Taul’s eyes scanned the clearing, as if taking it in for a final time. Jenzara watched as his gaze stopped on Autumn. She’d channeled a flower out of the ground and was laughing at a butterfly that had landed on it.
“She will be taken care of after we leave, Devan?” Taul asked.
Devan nodded. “Of course. She’s always at the top of my mind. And you’ll be able to return for visits, if you wish.”

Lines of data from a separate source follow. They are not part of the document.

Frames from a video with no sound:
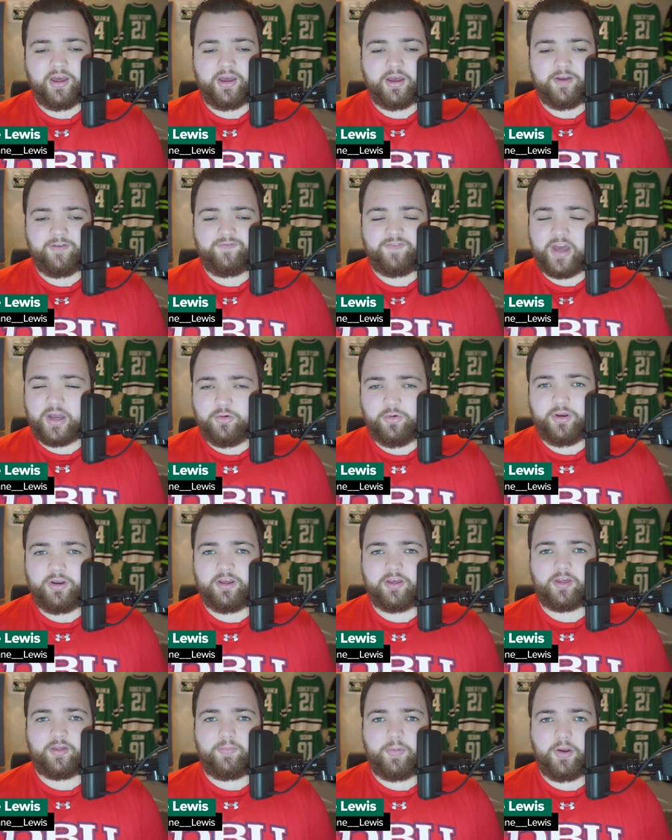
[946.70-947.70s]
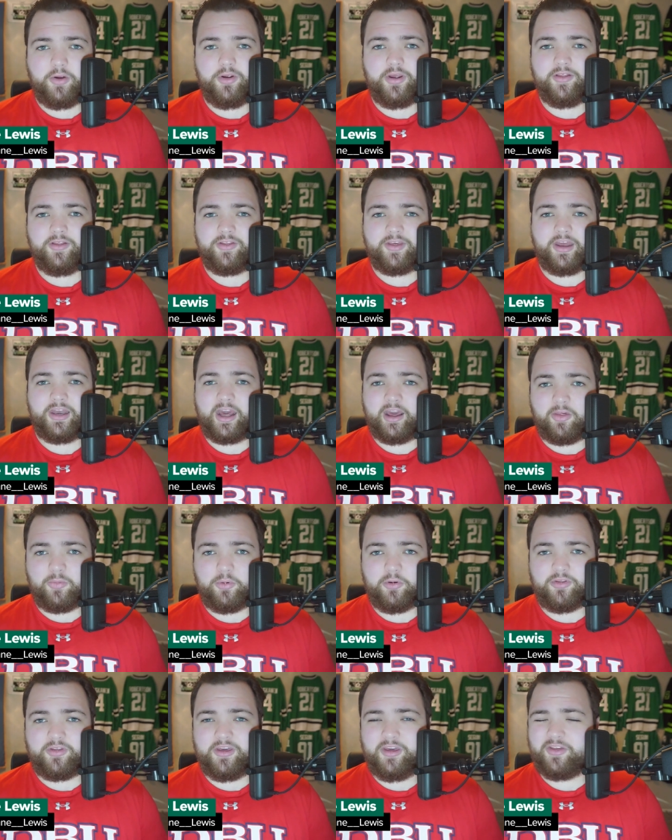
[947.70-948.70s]
Veteran experience and
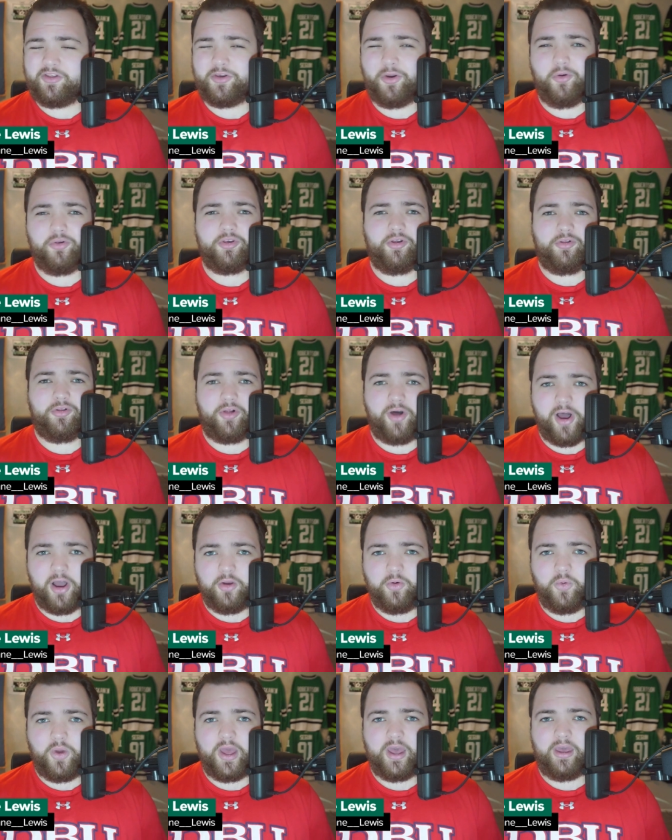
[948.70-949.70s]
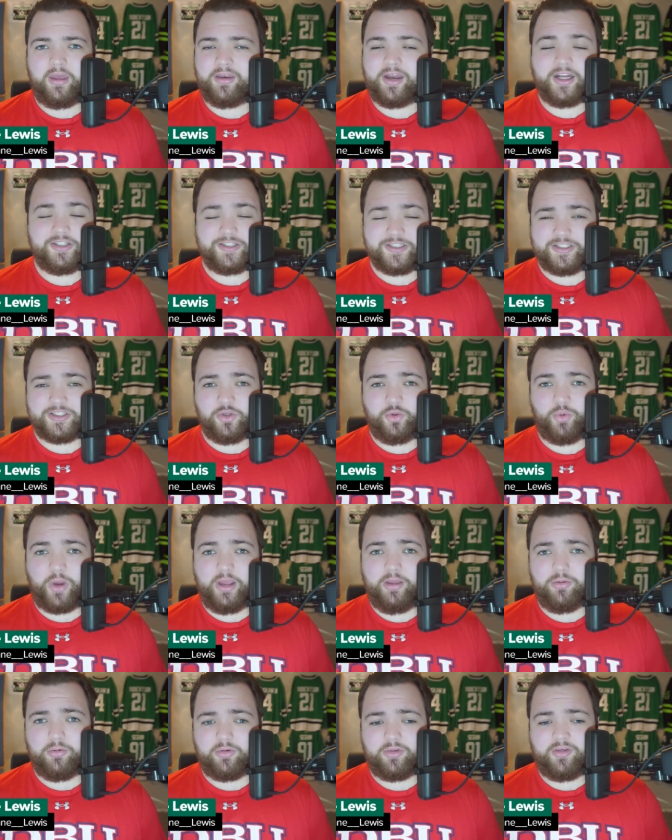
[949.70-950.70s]
expertise goes a long way, not just in the
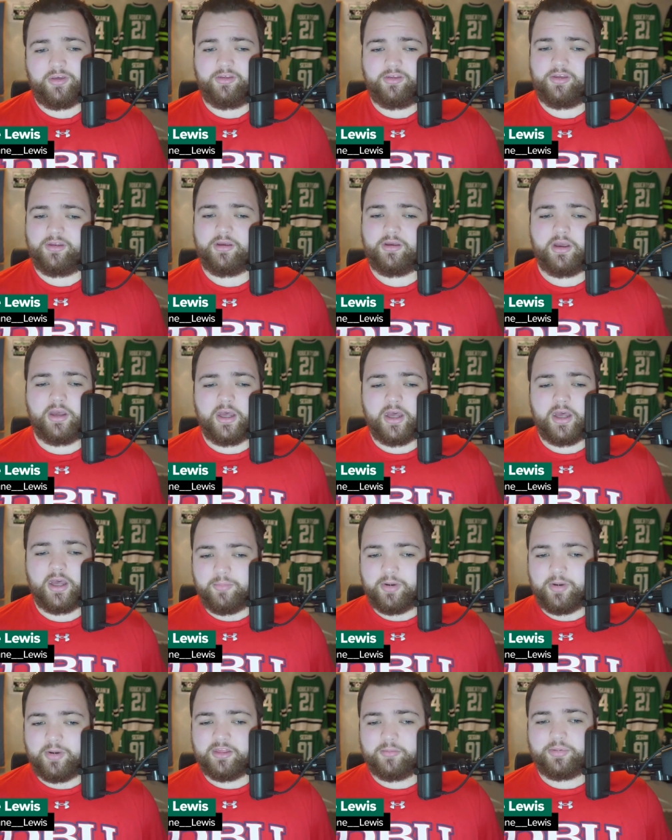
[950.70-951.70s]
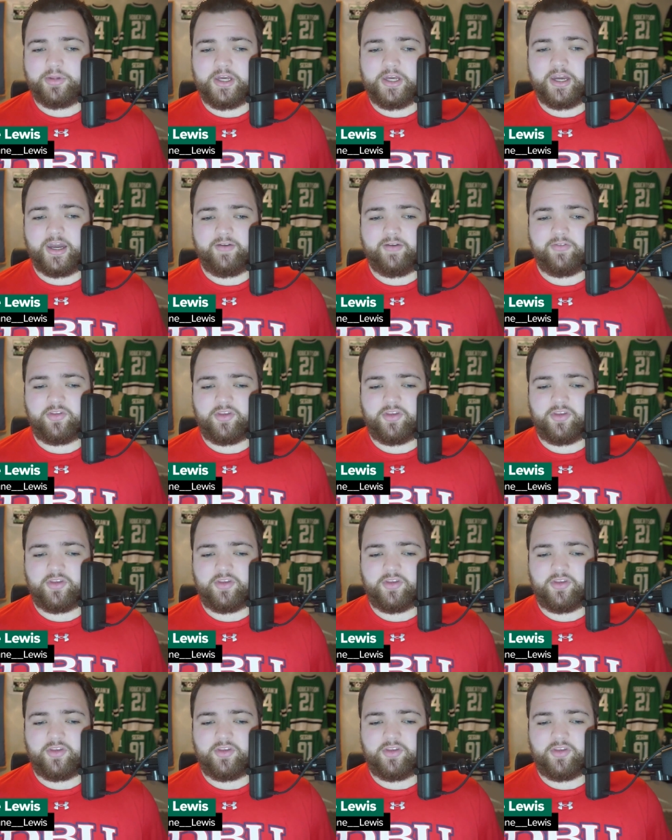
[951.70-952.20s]
regular season, but in the playoffs.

“Yes,” Taul said. “I’d like that.”
Jenzara stepped up next to the Grand Master. “If you’re going, then I’m leaving, too. No use in dawdling now, when I know there’s a new life ahead of me, fifteen years of new experiences.”
She didn’t feel as confident as those words might imply. The unknown ahead was a scary thing. But she’d learned a few things about fear. Face it head on, friends at your side, and it can never defeat you.
Ferrin voiced his readiness as well, taking her hand. The dwarf followed, muttering something about bloody Angels in his thick Northern dialect, but also giving the Grand Master a reassuring nod. The pair briefly clasped hands. An odd couple the two of them made. But true friendship does not discriminate, she supposed. Jenzara found herself smiling at nothing in particular.